Another month, another painful period. Or maybe that menstrual pain never goes away. For some women, it’s a painful life as usual. But what could be the cause of these painful cycles?

Endometriosis may be the culprit. And while the condition generally isn’t dangerous, it can be quite debilitating.

With endometriosis, the endometrial tissue that lines the inside of the uterus begins to grow outside of it in clumps called implants.
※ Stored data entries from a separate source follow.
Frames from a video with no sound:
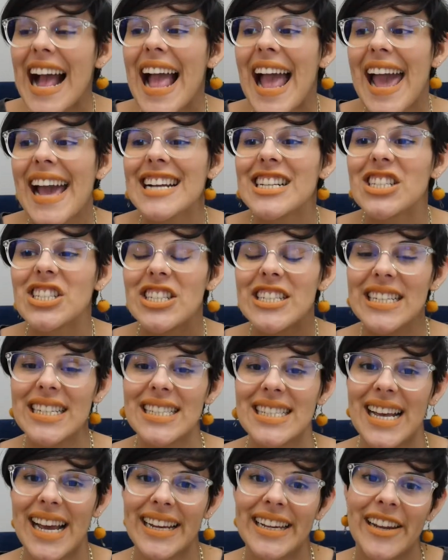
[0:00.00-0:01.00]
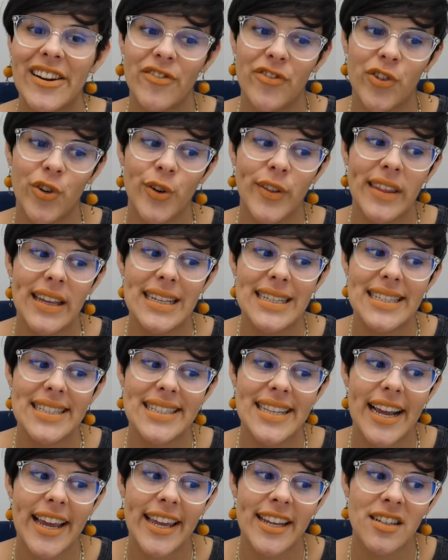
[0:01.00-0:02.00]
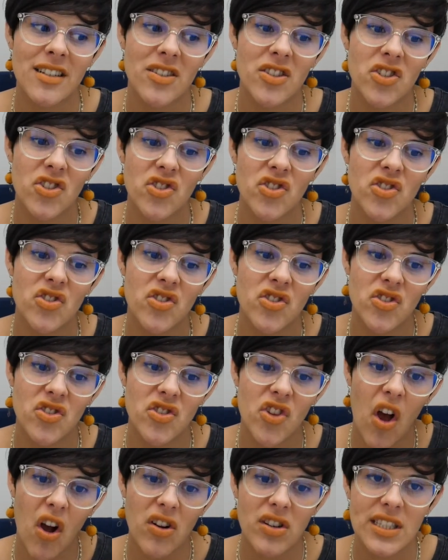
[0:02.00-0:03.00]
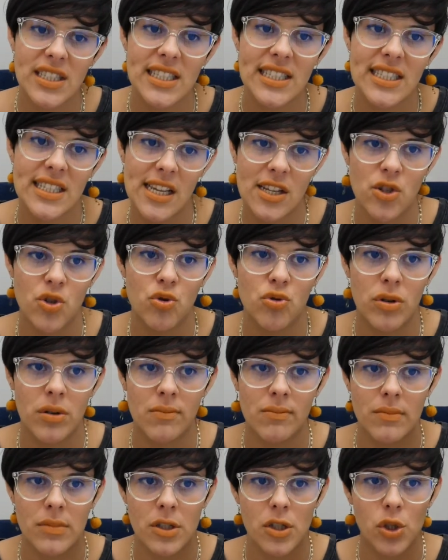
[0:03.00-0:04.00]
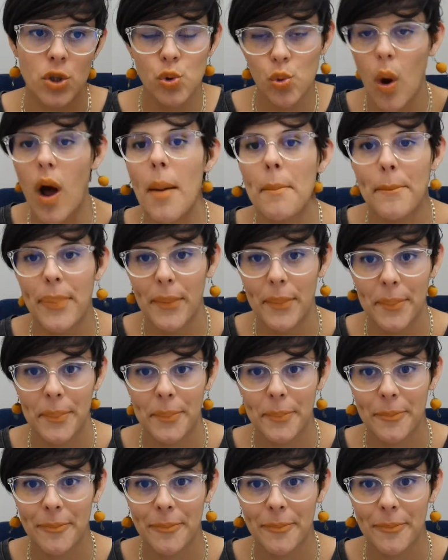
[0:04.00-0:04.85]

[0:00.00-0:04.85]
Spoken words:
and she designed it for the second sock syndrome swap.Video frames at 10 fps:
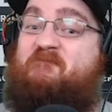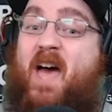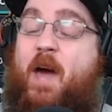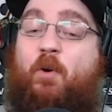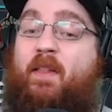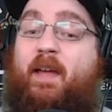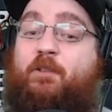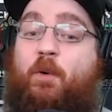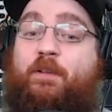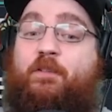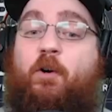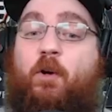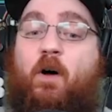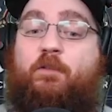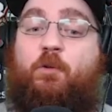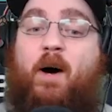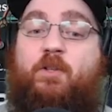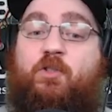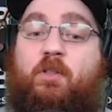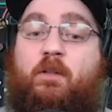I don't really like Tony Soto all too
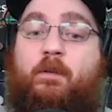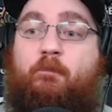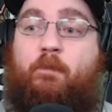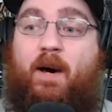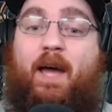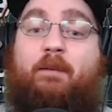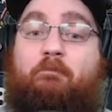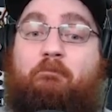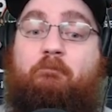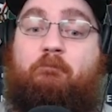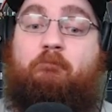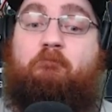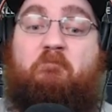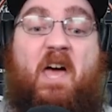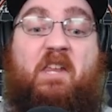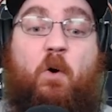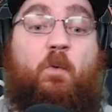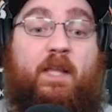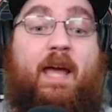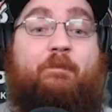much, but I don't
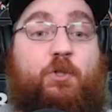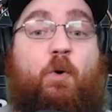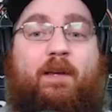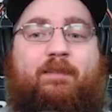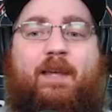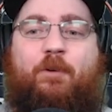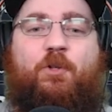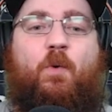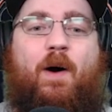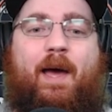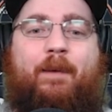really have a choice now, do I?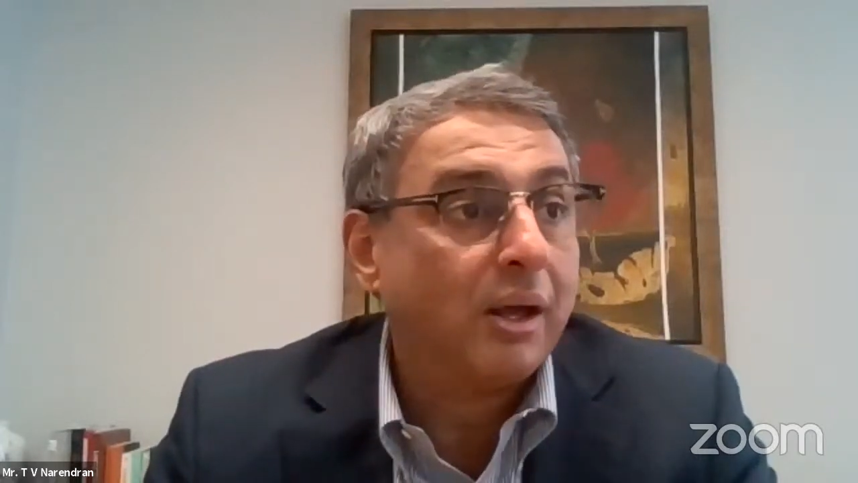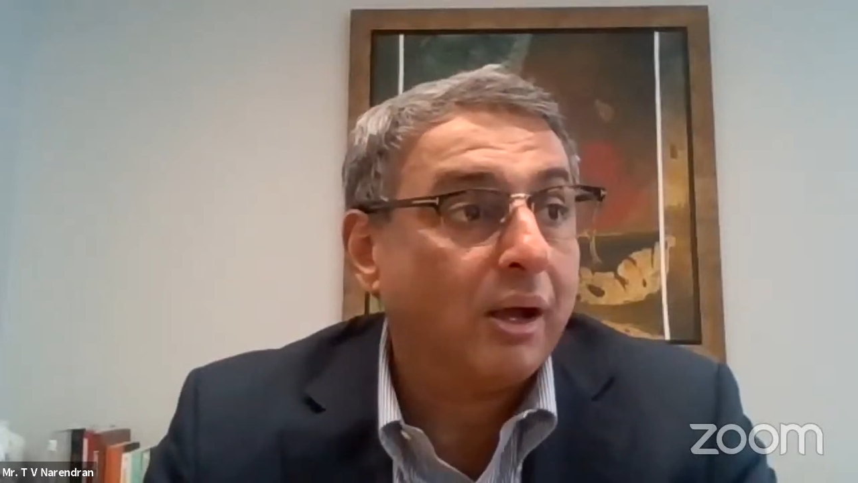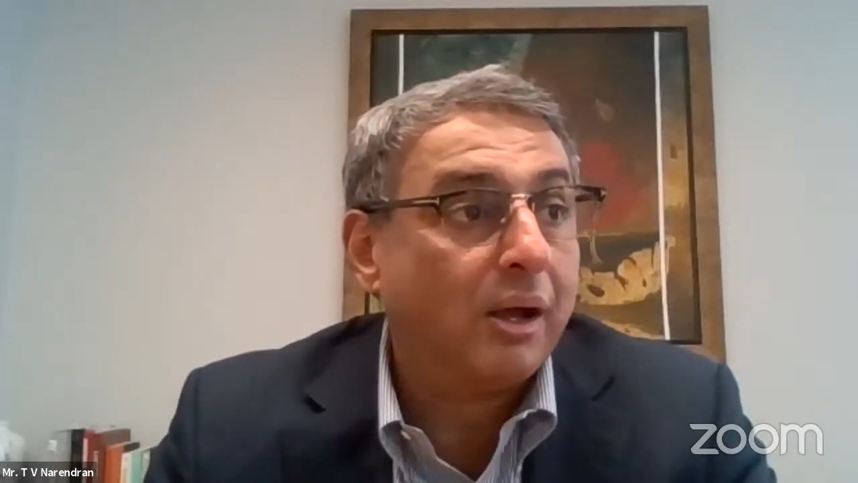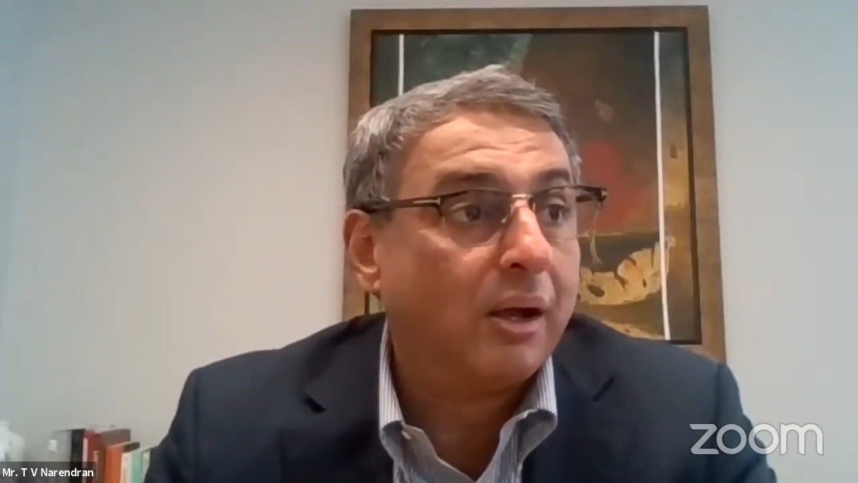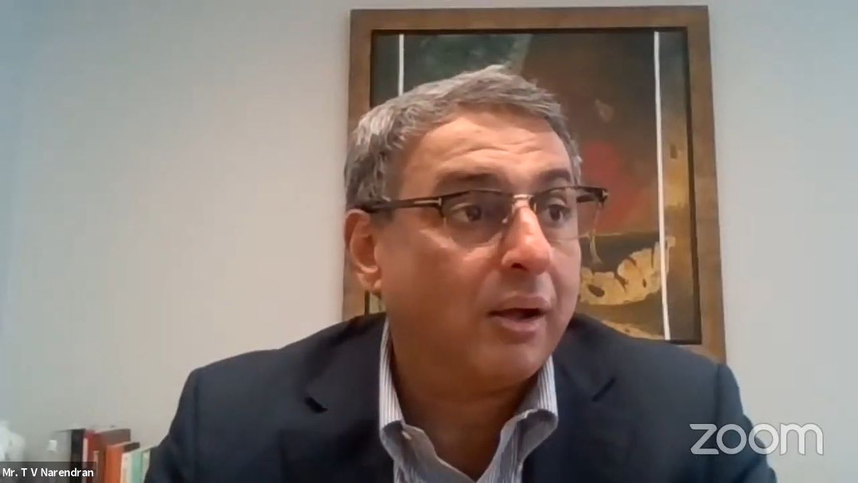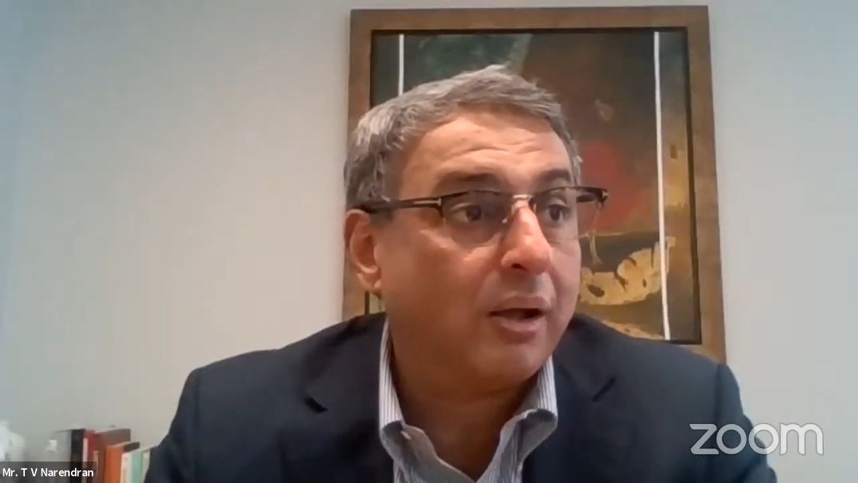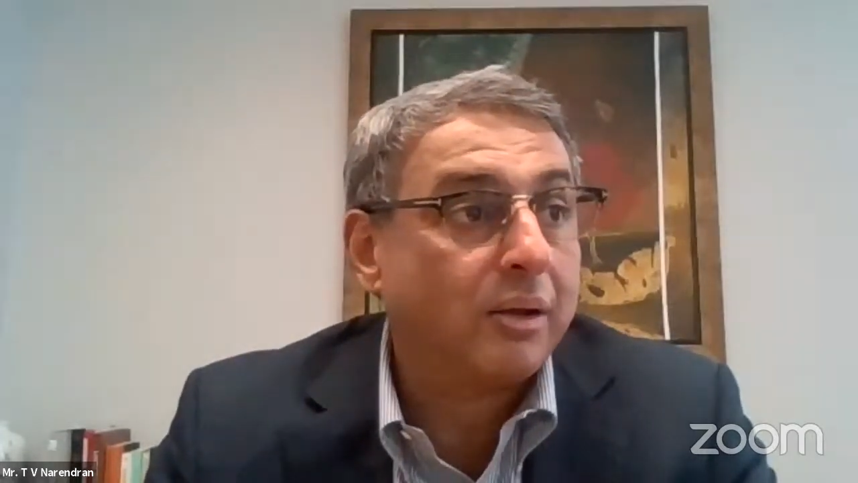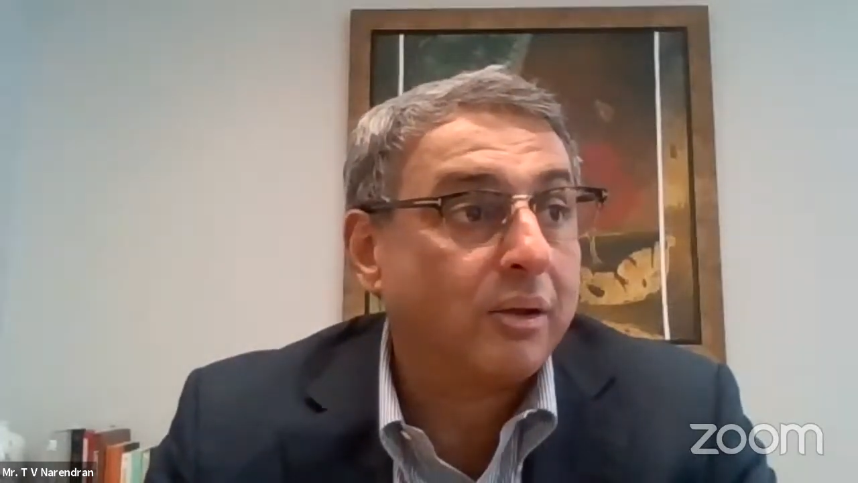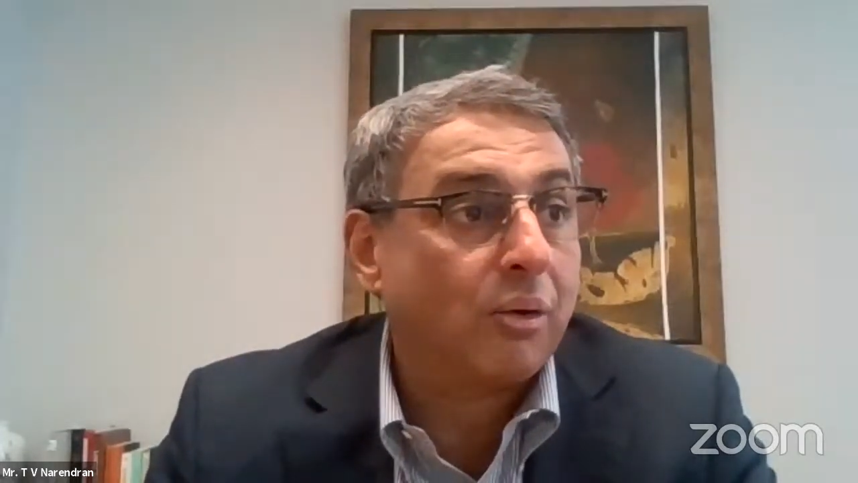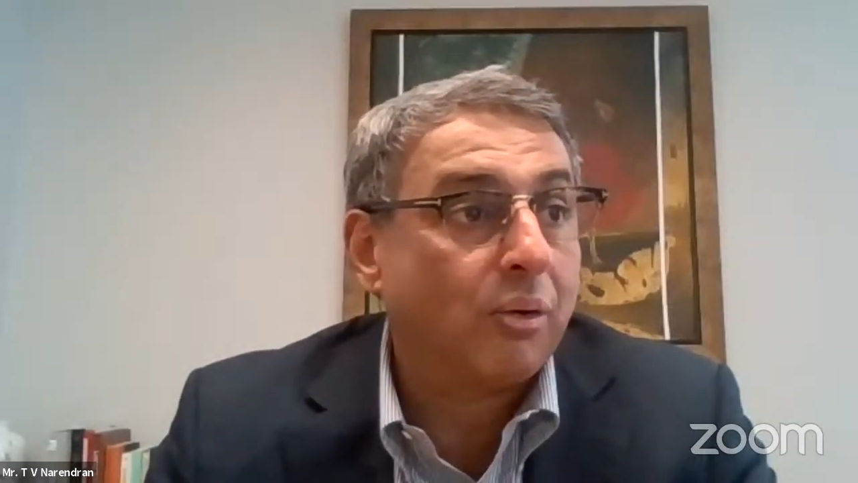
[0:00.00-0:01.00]

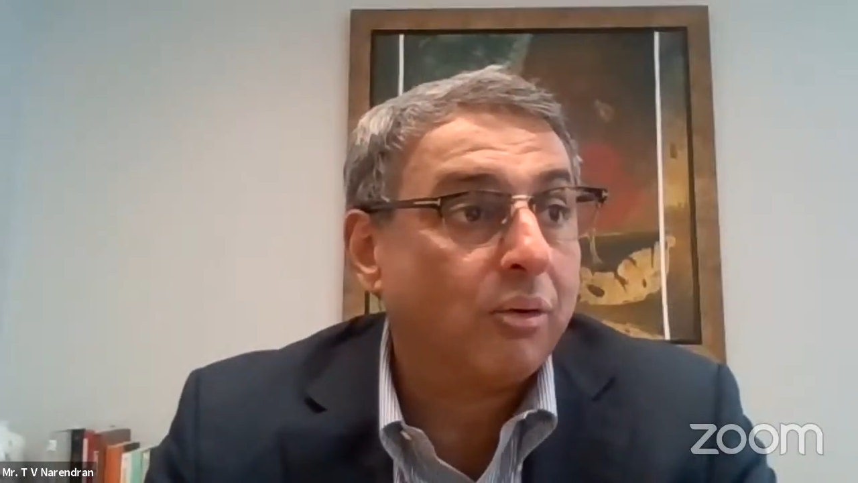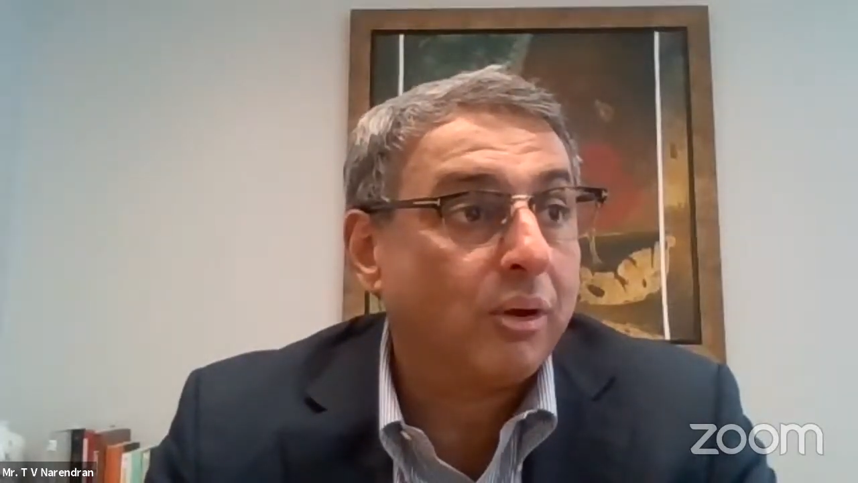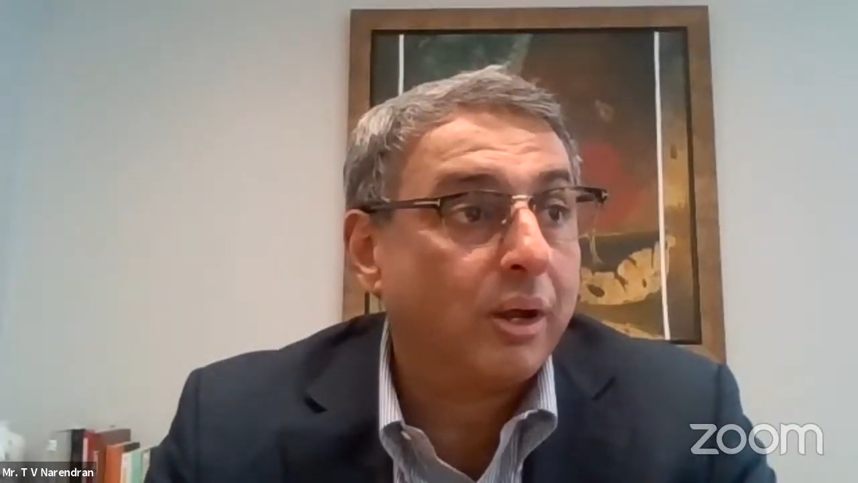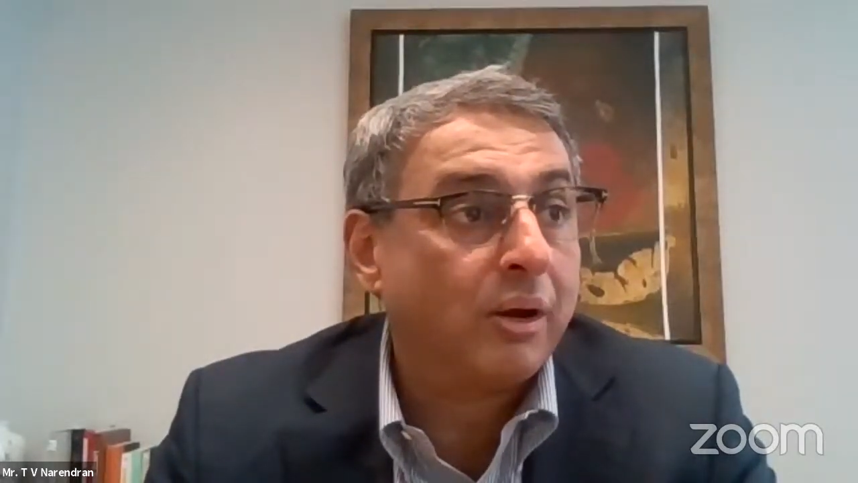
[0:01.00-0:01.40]
uh, you know,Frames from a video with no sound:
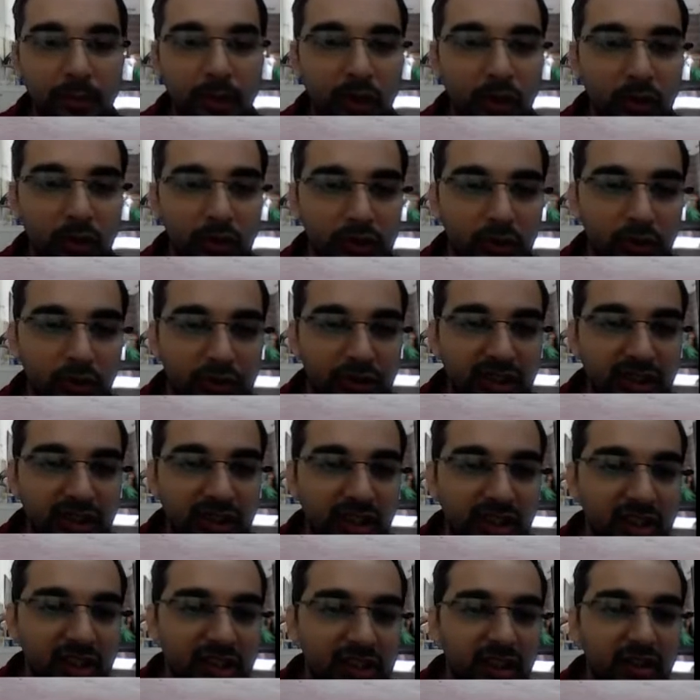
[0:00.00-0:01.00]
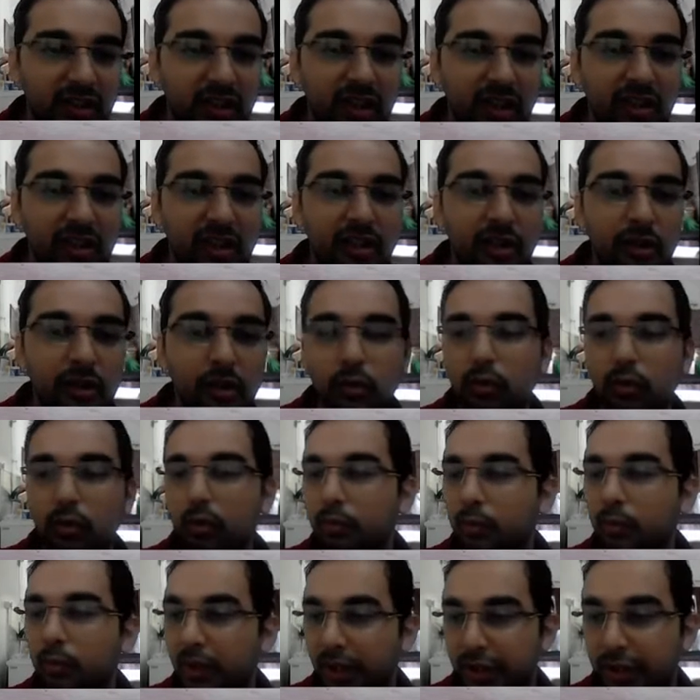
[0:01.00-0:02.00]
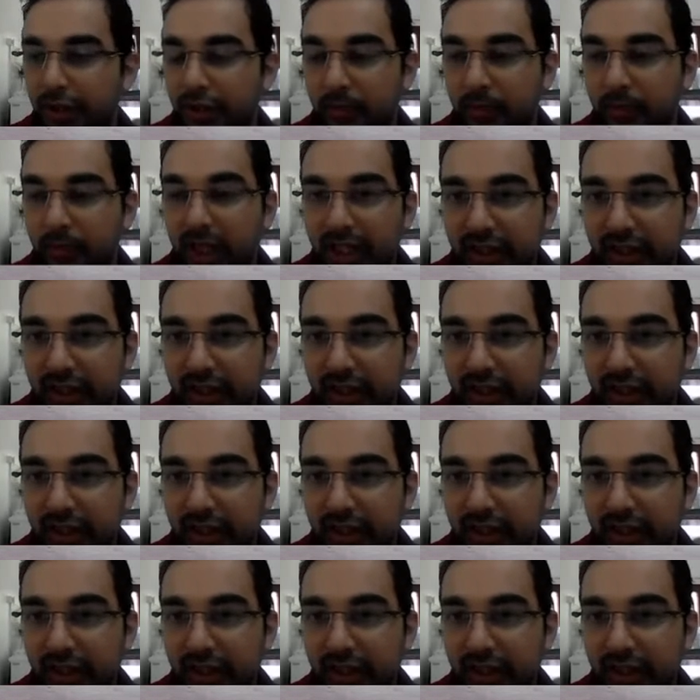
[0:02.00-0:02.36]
because the oxygen is attracted to potassium.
The most common places for these implants are the ovaries, the fallopian tubes, the outer wall of the uterus and other pelvic areas. (It’s possible, though rare, for endometrial implants to spread beyond the pelvic area.)

Despite being relocated outside the uterus, the migrated endometrial tissue behaves as it should: thickening, breaking down and bleeding during each menstrual period. But if this tissue and associated bleeding have no manner in which to leave the body, pain and inflammation can result. Left untreated, endometriosis can have significant unwanted side effects — the most common being an increased risk of infertility, scarring of the fallopian tubes and severe pain with intercourse. But the good news is that women don’t have to suffer.


What Symptoms Am I Looking for?

Although many patients with endometriosis experience pain, the intensity of that pain isn’t a reliable indicator of just how severe or extensive the condition is. Some women have pain all the time; some experience only mild discomfort.

It’s not uncommon for symptoms to increase in severity just before and during your menstrual period. Some of the most common symptoms include:

  • Painful periods, including severe menstrual cramps and pelvic pain
  • Pain during or after intercourse
  • Pain during bowel movements, especially during your period
  • Abnormal bleeding, such as blood in the urine or stool

Another common symptom of endometriosis is infertility: Approximately 20%-40% of infertile women have endometriosis. In fact, many women are first diagnosed with endometriosis when they have trouble starting a family. Although it’s not known why endometriosis may cause infertility even in the absence of scar tissue involving the ovaries and/or fallopian tubes, there are several theories, including:

  • Scar tissue develops near the implants, changing the shape or function of the ovaries, fallopian tubes or uterus.
  • Implants alter the chemicals or hormones found in the fluid surrounding abdominal organs, preventing pregnancies or altering menstrual cycles.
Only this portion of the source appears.